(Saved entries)

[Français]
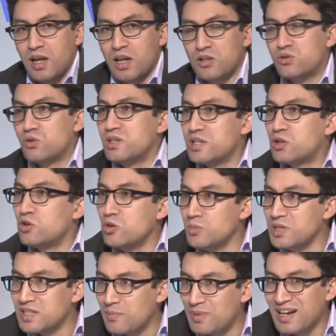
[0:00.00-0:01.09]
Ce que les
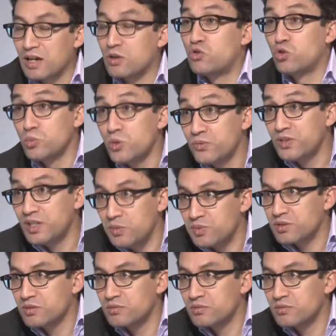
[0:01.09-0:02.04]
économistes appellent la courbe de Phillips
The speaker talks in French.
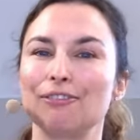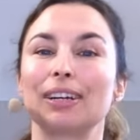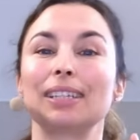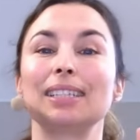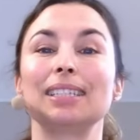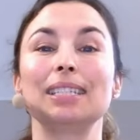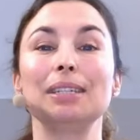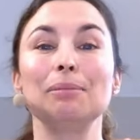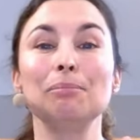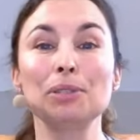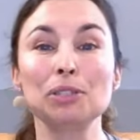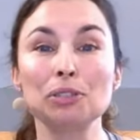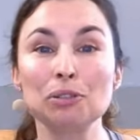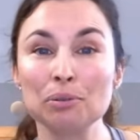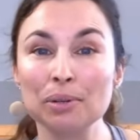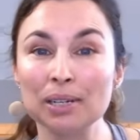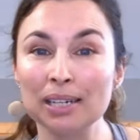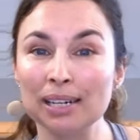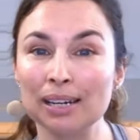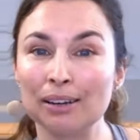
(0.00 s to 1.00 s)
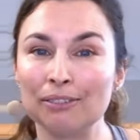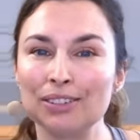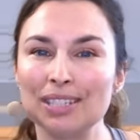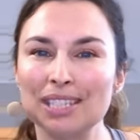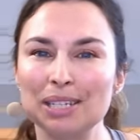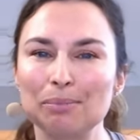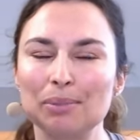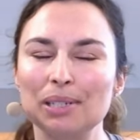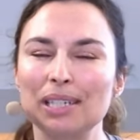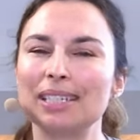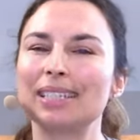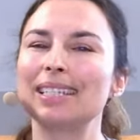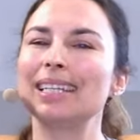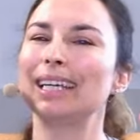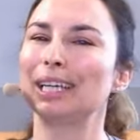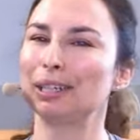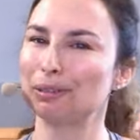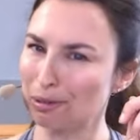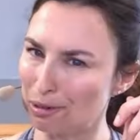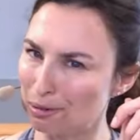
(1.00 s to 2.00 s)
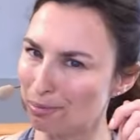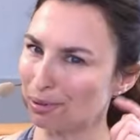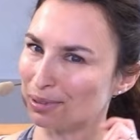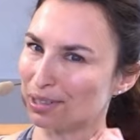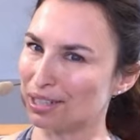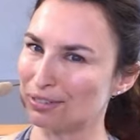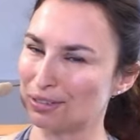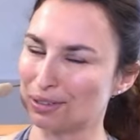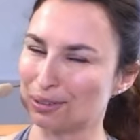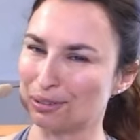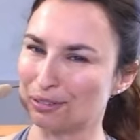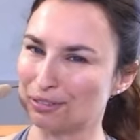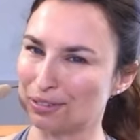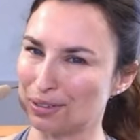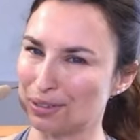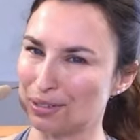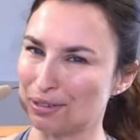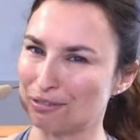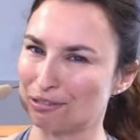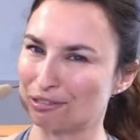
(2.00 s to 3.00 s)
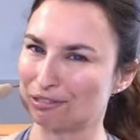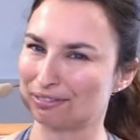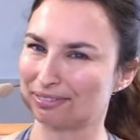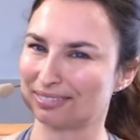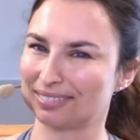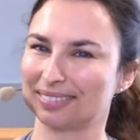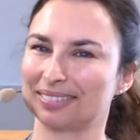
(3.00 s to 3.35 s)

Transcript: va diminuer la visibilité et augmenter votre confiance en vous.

Exercise: Take the line that contains "(0.00 s to 1.00 s)" as the first and the last line of the records as the end, and please quote those lines exactly, pictures omitted.

Result of this exercise:
(0.00 s to 1.00 s)
(1.00 s to 2.00 s)
(2.00 s to 3.00 s)
(3.00 s to 3.35 s)

Transcript: va diminuer la visibilité et augmenter votre confiance en vous.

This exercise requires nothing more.